:: SUPPLIED INFORMATION ::

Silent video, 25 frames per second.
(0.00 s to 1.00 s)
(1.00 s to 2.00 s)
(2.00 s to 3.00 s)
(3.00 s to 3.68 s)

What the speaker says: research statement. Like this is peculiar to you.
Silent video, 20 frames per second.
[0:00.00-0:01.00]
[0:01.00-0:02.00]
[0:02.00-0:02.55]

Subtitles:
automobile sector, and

:::
:: SUPPLIED INFORMATION ::

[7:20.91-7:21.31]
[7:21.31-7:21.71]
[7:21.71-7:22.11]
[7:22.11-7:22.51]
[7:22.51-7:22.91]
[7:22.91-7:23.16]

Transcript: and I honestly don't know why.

:::

EXERCISE AIM: Where a line of the data contains "video", copy that line.

SOLUTION TO THIS TASK:
Silent video, 25 frames per second.
Silent video, 20 frames per second.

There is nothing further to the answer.